The first time I had to set foot into the cancer treatment center, I was scared. I was in a place I never thought I would have to deal with in my life. I sit in the waiting room, and just like any other medical facility, it was quiet, with just the sound of soft music in the background, sounds of intercom calls to doctors, and the sound of pages being turned from the borrowed magazines from the other patients as they wait. sitting there, all you can really do is sit and think of the situation at hand. Since this was the first time I was going to undergo treatment, I was scared of so many things; how would it affect me, how it was going to feel, and would it work. Then after a while, or what seemed like hours, I finally got called in.
After talking with the doctors and nurses, I headed in for my first dose. The nurse who was helping me gave me a nice comforting hug, and said to me, “you are going to do just fine.” I guess I was not good at hiding my feelings after all. Then she noticed that I had my ipod with me, and asked me, “who do you like to listen to?” I told her that I love the old standards, and always wanted to be a crooner like Sinatra, Dean-O, or even Buble. She told me that she loved that thought, and that I should use that dream, and that music to help me during this time. So before I got started, I put my headphones in, and selected that playlist, and started to imagine that dream.

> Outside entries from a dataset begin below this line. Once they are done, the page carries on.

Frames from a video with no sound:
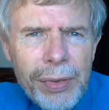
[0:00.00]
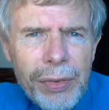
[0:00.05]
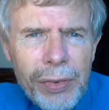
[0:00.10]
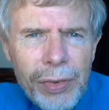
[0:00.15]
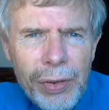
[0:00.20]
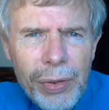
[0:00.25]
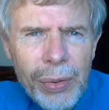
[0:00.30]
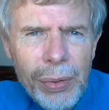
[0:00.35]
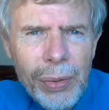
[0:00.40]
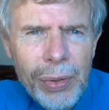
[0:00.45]

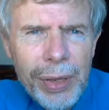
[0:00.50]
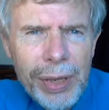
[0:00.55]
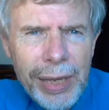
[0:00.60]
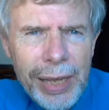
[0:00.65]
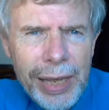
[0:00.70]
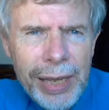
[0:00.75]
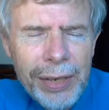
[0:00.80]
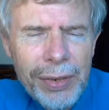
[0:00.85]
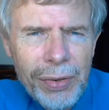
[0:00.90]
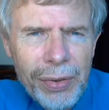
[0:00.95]
to the
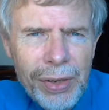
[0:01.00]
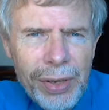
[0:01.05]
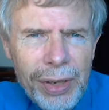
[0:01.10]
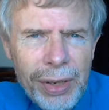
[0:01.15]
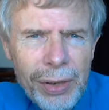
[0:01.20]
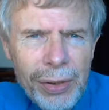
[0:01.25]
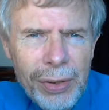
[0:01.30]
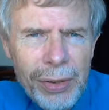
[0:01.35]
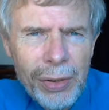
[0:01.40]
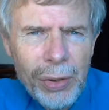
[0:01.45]
end of the
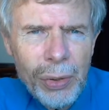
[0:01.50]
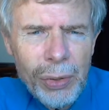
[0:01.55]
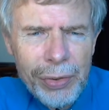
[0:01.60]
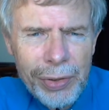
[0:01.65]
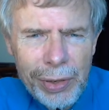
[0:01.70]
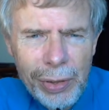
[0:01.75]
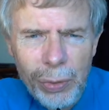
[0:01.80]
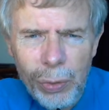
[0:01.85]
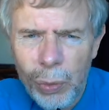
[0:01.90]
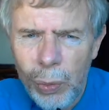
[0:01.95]
current
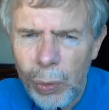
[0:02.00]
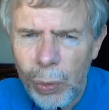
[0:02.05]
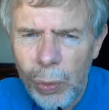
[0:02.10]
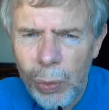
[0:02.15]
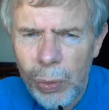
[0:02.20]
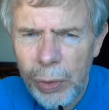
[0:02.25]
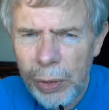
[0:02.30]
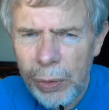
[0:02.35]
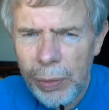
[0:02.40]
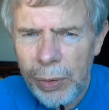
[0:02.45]
lockdown,
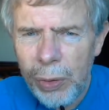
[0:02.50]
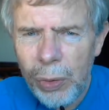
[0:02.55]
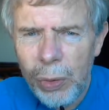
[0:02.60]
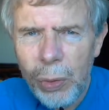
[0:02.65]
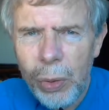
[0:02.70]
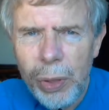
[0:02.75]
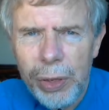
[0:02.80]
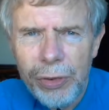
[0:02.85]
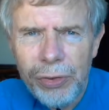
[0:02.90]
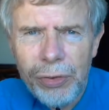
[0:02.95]
although we're not
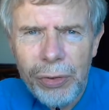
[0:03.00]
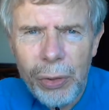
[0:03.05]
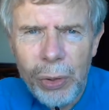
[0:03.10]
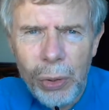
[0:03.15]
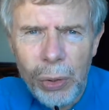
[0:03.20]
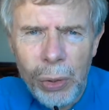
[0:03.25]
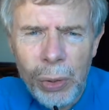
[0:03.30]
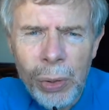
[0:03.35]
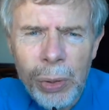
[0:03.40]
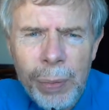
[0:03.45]
quite
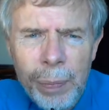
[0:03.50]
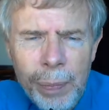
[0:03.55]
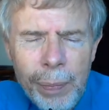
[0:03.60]
sure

Through my time of battling cancer, I used music as a way to mellow me out, or even to give me energy, or drive to continue on. From the old standards, to Metallica and AC/DC, music was always in my ears. As a musician and theater major, I have always loved music, and as emotionally attached as I already was to it, it meant even more to me to use it to help in my medical and healing process.
We all have music that helps us in some sort of capacity. I have seen small children sing along with the TV as Elmo and the Sesame Street gang sing songs to teach them how to count or do their ABC’s. As teenagers, we dive into music that moves us, helps us through our emotions and to celebrate at dances, graduations and parties. And now as adults, we use music in so many ways in our lives. As a matter of fact, I am listening to music as I write this post! Music can helps us remember the past, enjoy the present moment, and to even ponder the future. It only goes to show that music is and will always be a part of our lives.
It seems that certain studies would agree that music can be a great healing tool. Recently, Medical News Today shared that music therapy is used to help many, and has even helped young cancer patients. Researchers conducted a study with young patients from 11-24 over a three-week period to see music had any effects as they started their treatments. Some of these patients were in the process of very difficult treatments such as stem-cell transplants. Though they were all going through these rigerous treatments, music helped keep their spirits up.
Some patients shared that the music therapy helped build improved relationships with friends and family, even after 100 days. These effects not only helped these patients, they helped the families to see what the patient was going through. Dr. Joan Haase of Indiana University School of Nursing was quoted as saying,
“Adolescents and young people who are resilient have the ability to rise above their illness, gain as sense of mastery and confidence in how they have dealt with their cancer, and demonstrate a desire to reach out and help others.”
I would have to say that I am sure that not only the young patients benefit from music therapy during these types of moments. Many older patients reach for their favorite music, sing songs and even participate in events to help ease their pain, take their focus to a positive atmosphere, and to give them feelings of strength, courage, and determination. Music was a part of my therapy, and I have to say, as a patient in remission, that was quite successful.